--- Data for processing ---
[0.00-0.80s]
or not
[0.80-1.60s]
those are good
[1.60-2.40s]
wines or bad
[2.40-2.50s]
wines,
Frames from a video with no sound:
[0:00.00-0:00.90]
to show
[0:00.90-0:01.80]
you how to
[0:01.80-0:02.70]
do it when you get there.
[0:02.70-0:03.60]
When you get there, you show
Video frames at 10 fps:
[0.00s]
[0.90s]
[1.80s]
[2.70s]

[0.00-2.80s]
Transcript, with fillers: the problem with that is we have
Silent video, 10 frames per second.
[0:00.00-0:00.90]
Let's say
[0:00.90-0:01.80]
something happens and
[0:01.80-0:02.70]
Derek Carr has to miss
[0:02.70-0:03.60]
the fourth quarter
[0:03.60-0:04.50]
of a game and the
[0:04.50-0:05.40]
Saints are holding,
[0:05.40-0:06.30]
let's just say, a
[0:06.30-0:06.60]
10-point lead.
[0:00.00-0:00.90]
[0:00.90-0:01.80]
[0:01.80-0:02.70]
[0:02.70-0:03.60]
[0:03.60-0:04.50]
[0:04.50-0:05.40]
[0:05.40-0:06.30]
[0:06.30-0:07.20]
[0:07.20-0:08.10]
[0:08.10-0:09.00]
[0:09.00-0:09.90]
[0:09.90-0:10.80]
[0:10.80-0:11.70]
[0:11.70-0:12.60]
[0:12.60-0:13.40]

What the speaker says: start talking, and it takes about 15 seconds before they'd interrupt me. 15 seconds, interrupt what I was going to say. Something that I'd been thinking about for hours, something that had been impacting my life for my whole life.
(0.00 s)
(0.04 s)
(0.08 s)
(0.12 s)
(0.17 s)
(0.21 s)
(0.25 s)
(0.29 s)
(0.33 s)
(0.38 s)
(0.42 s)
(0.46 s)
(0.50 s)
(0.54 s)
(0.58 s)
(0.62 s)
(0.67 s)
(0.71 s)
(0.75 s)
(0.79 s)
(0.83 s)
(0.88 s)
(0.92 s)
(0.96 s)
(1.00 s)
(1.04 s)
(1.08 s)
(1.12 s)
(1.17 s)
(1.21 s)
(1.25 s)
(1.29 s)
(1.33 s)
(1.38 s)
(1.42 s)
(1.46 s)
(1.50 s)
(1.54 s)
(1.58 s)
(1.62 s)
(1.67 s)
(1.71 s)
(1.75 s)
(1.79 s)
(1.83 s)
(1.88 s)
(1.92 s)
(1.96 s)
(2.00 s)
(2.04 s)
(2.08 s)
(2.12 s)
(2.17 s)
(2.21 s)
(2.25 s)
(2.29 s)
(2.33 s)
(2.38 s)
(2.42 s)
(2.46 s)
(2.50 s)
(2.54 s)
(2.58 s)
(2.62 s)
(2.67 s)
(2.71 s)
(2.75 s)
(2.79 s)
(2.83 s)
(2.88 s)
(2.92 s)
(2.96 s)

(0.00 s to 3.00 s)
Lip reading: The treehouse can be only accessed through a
---
• **What you have to do**
What is needed is an exact copy of the entries from their first line down to the line with "Transcript, with fillers: the", that line included, and nothing beyond it.

• **Completed task**
[0.00-0.80s]
or not
[0.80-1.60s]
those are good
[1.60-2.40s]
wines or bad
[2.40-2.50s]
wines,
Frames from a video with no sound:
[0:00.00-0:00.90]
to show
[0:00.90-0:01.80]
you how to
[0:01.80-0:02.70]
do it when you get there.
[0:02.70-0:03.60]
When you get there, you show
Video frames at 10 fps:
[0.00s]
[0.90s]
[1.80s]
[2.70s]

[0.00-2.80s]
Transcript, with fillers: the problem with that is we have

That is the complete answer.